Caiado diz que supera Flávio contra Lula

Lula Marques/ Agência Brasil
Caiado afirma ser o candidato mais bem posicionado para enfrentar Lula no 2º turno após enfraquecimento de Flávio Bolsonaro
O ex-governador de Goiás e pré-candidato do PSD à Presidência da República, Ronaldo Caiado, afirmou nesta segunda-feira, 15, ser o adversário mais bem posicionado para enfrentar o presidente Luiz Inácio Lula da Silva (PT) no segundo turno das eleições presidenciais. Com base em pesquisas de intenção de voto, Caiado comentou o enfraquecimento da candidatura do senador Flávio Bolsonaro (PL-RJ) após a divulgação de conversas do parlamentar com o banqueiro Daniel Vorcaro, do Banco Master.

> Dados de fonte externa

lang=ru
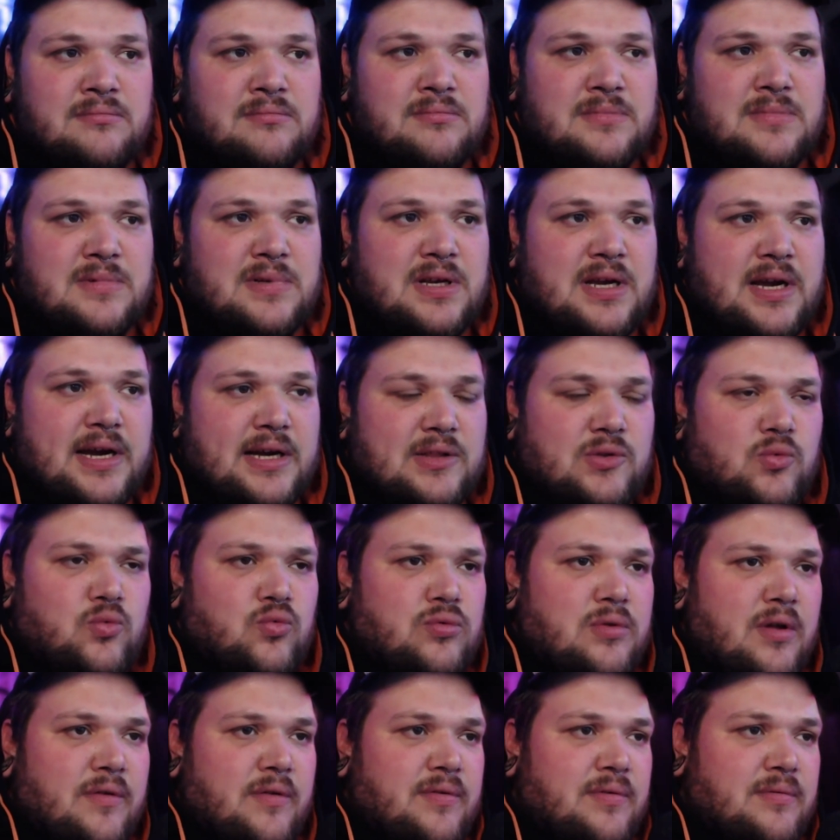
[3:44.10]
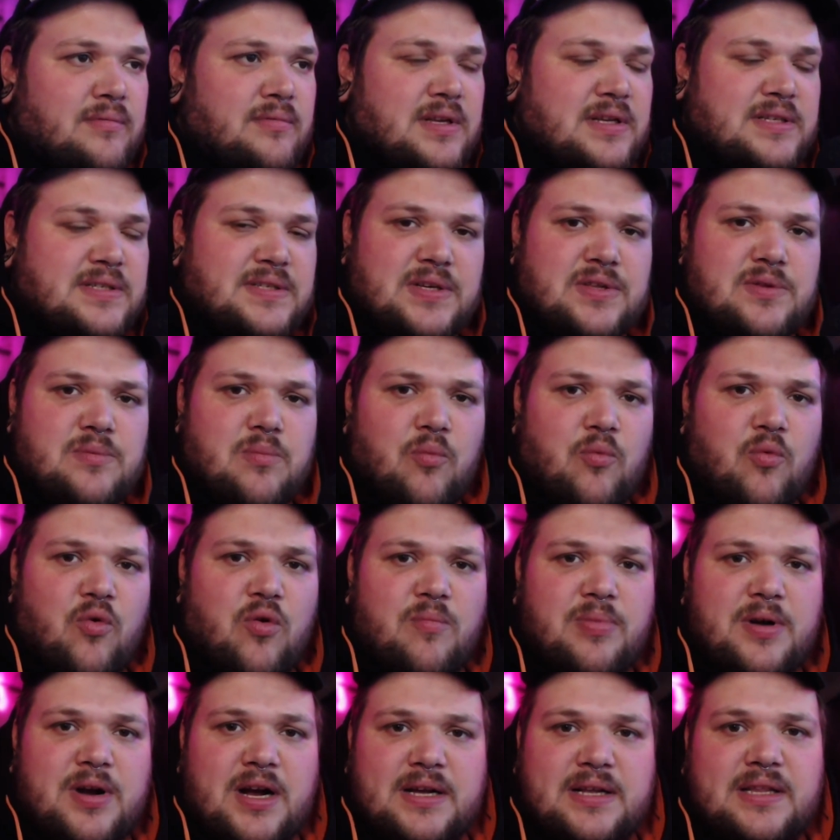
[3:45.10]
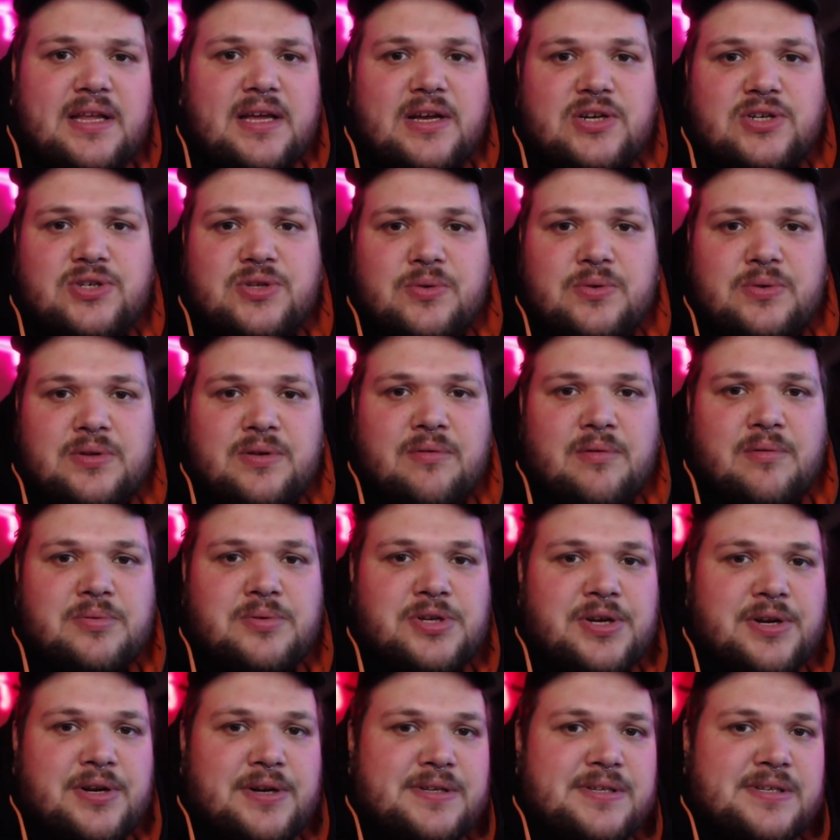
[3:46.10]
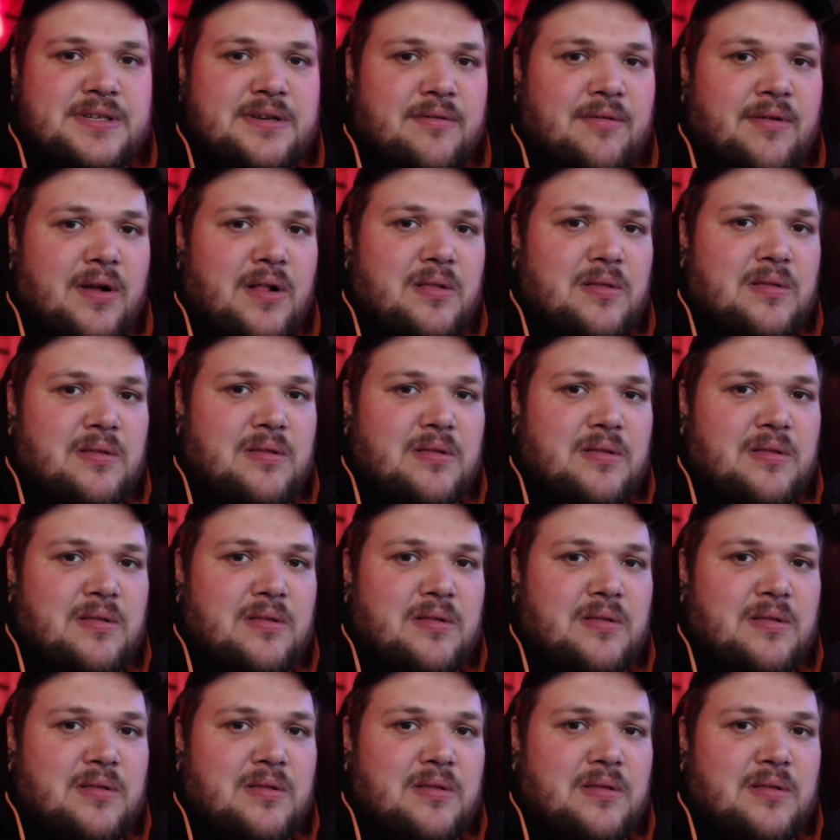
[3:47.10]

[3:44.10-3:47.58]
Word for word: году на, на седьмом, когда я что-то вообще рисовал.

"Flávio perdeu espaço no segundo turno para candidatura do Lula. Se o adversário do Brasil é o Lula, precisamos ter um candidato que chegue no segundo turno em condições de poder enfrentá-lo e ganhar as eleições. Qual é a candidatura que se aproxima mais do Lula no segundo turno? A minha", declarou o presidenciável em entrevista a jornalistas, após participar de um fórum da revista Veja. Ao comentar a pesquisa divulgada nesta segunda-feira pelo instituto Nexus e pelo banco BTG Pactual, Caiado avaliou que Flávio Bolsonaro parecia ser, inicialmente, o candidato com maior chance de vencer Lula, mas que o senador começa a se distanciar do atual presidente nos levantamentos mais recentes.
Questionado sobre quem será o vice em sua chapa, Caiado respondeu que a decisão ainda não foi tomada. "O partido já marcou a convenção, que vai ser no dia 26 de julho. A convenção nacional do PSD será aqui em São Paulo, na sede do partido ... Até lá continuaremos as conversações", declarou o pré-candidato. Caiado informou que o PSD já fechou palanques nas regiões Sul e Sudeste, e que agora pretende percorrer o Nordeste em busca de novas alianças. "Vou fazer Sergipe, Pernambuco, Paraíba e Ceará", afirmou, acrescentando: "Vou começar a caminhar no Nordeste agora, espero trazer boas notícias".
Durante o fórum da revista Veja, Caiado criticou os estímulos promovidos pelo governo federal, que, segundo ele, provocaram um aumento do endividamento das famílias brasileiras. O pré-candidato também afirmou que os gastos públicos extrapolaram o orçamento por falta de compromisso do governo com a responsabilidade fiscal.
Fazendo referência ao Novo Desenrola, programa do governo atual de renegociação de dívidas, Caiado questionou: "Quem é que enrolou a população? Eu disse: para desenrolar alguém, teve que enrolar. Quem foi que enrolou a população? Você governo que induziu as pessoas a comprar, a estimular a sua produção, a tomar empréstimo".
Ao comparar a taxa de juros do Brasil, a segunda maior do mundo em termos reais, com os juros cobrados por agiotas, Caiado observou que a população paga agora pelos desequilíbrios gerados pelo governo. "De repente, ele governo fala: "Não, eu vou resolver seu assunto, eu vou liberar sua poupança, você paga o agiota"", declarou. Caiado concluiu afirmando que o espaço para gastos previsto no arcabouço fiscal foi "drenado" pelo governo, que, segundo ele, "nunca teve compromisso com o equilíbrio fiscal".